Mitt Romney’s campaign bus rolled through Pennsylvania over the weekend, but what remains behind is a growing number of campaign offices — with one promised for Erie later this summer.
The Romney campaign and what the GOP calls its “Victory” offices now have seven locations in the state. The Victory offices are a joint operation of the Republican National Committee, the Pennsylvania Republican Party and the Romney campaign.
That contrasts with the 27 offices that the Barack Obama re-election campaign has scattered throughout the state, including a joint office with the Erie County Democratic Party in downtown Erie.
Without a challenger for the Democratic nomination, Obama got a head start on Romney, who emerged from what once had been a large GOP field to become the presumptive nominee.
“We currently have seven offices open across Pennsylvania and will continue ramping up our voter contact efforts aggressively,” Billy Pitman, Pennsylvania RNC Victory spokesman, said in a statement.
The closest office to Erie is in Green Tree, a suburb just outside of Pittsburgh.
But the campaign said an Erie office will be among the next wave of openings, though a date has not been set.
Pitman said that while the Obama campaign “struggles” to try to win back coalitions from the 2008 campaign, “we’re busy reaching out to Independent voters who are looking for a president who can turn our economy around.”
However, a recent Quinnipiac University poll cited Independents and women as the reason that Obama is leading Romney, 46 to 40 percent, in its latest poll.
And Bill Cole, chairman of the Erie County Democratic Party, said the campaign is not just shoring up the base from 2008, though that’s part of the effort. It’s also seeking out new voters, including Independents, women, youths and other demographics.

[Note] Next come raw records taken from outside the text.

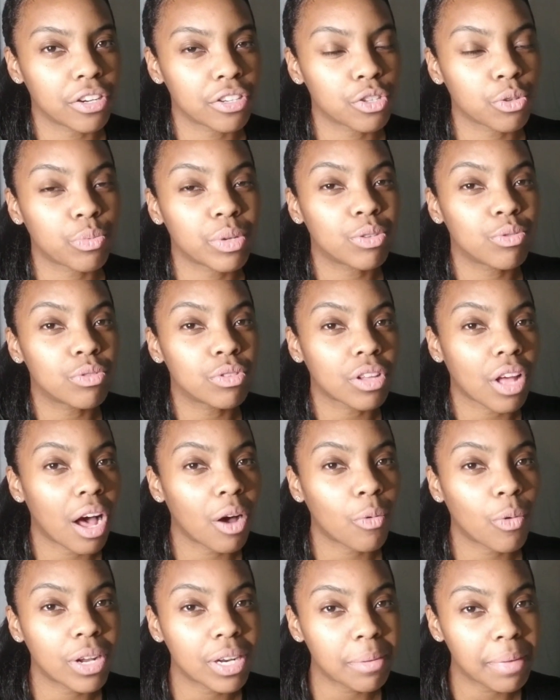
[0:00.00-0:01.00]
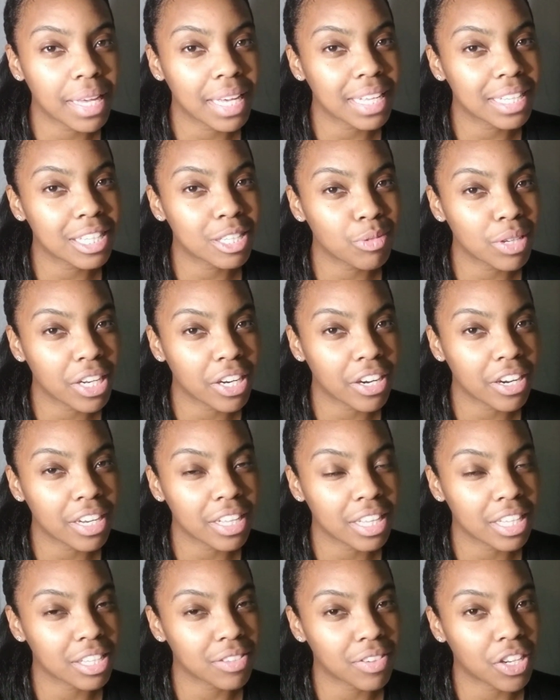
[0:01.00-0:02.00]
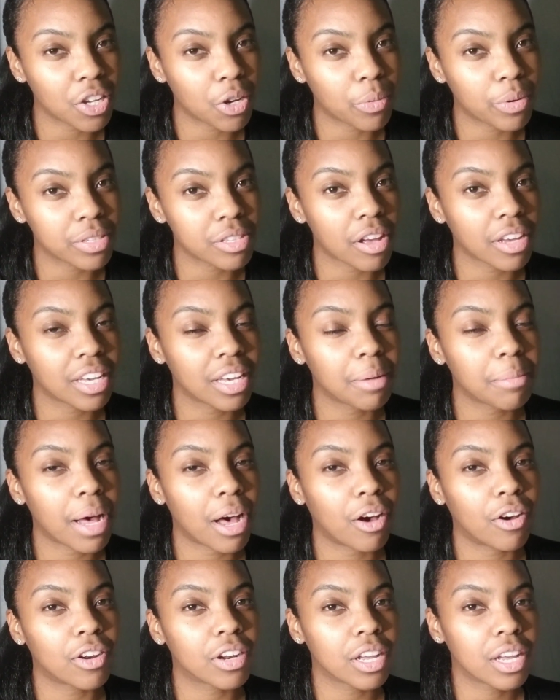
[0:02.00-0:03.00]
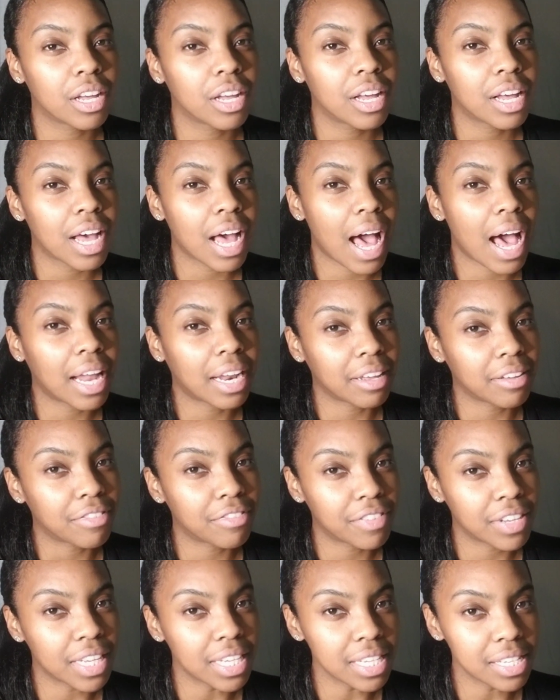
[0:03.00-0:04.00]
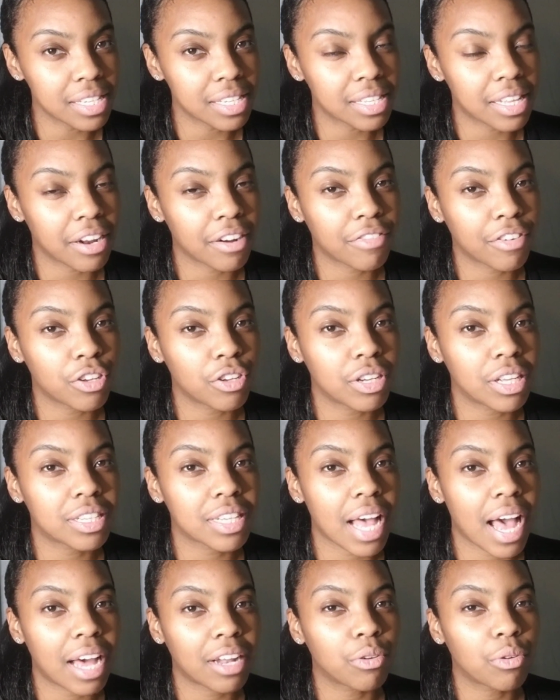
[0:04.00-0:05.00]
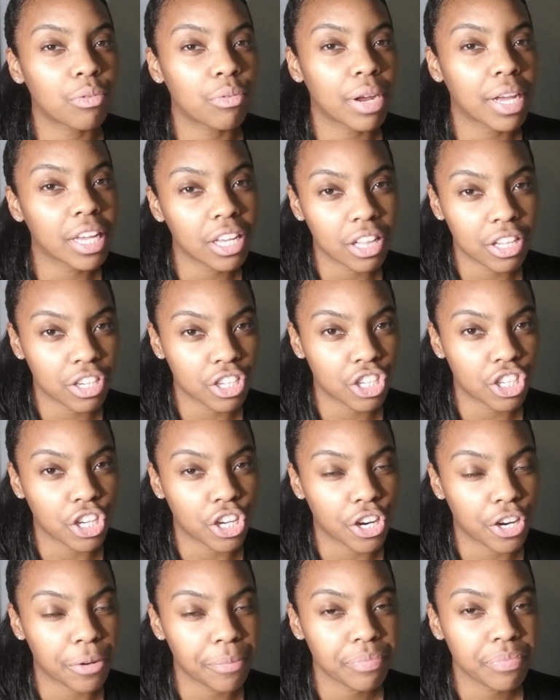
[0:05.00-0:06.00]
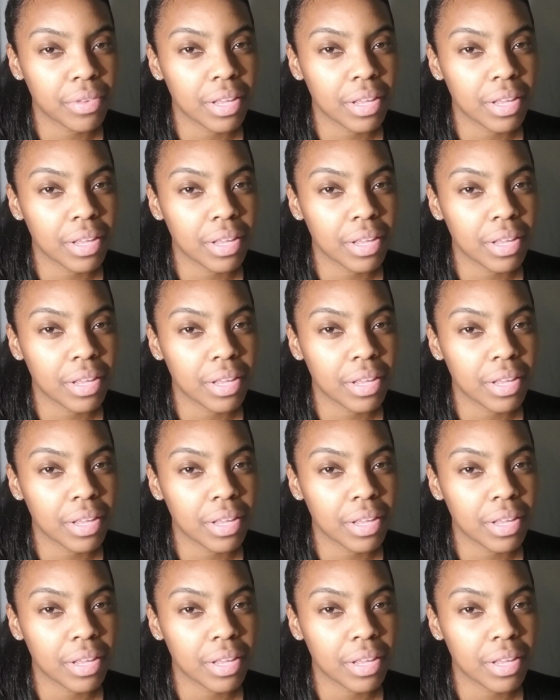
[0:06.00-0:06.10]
So we do not want to make it sweeter. In this video, we're talking about adding fizz. Therefore, you need to add regular sugar.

Cole said the voters he’s spoken with are more comfortable with a second term for Obama than a first term for Romney. That comfort level, Cole said, includes progress on jobs and the economy.
“They believe he’ll get better results in a second term,” he said.
But Pitman said the Romney team is working on winning Pennsylvania, a state that a couple of weeks ago was thought to be in Obama’s win column.
“We feel great about our strategy to beat Obama in Pennsylvania and look forward to the next couple of months contrasting Obama’s failed policies with Mitt Romney’s sterling business record,” he said.
But Obama, campaigning last week in Cleveland on the same day Romney stumped in Ohio, asked the country to accept his vision for another term or face a return to the recession-era “mistakes of the past.”
Ohio and Pennsylvania are seen as key battlegrounds in the Nov. 6 election.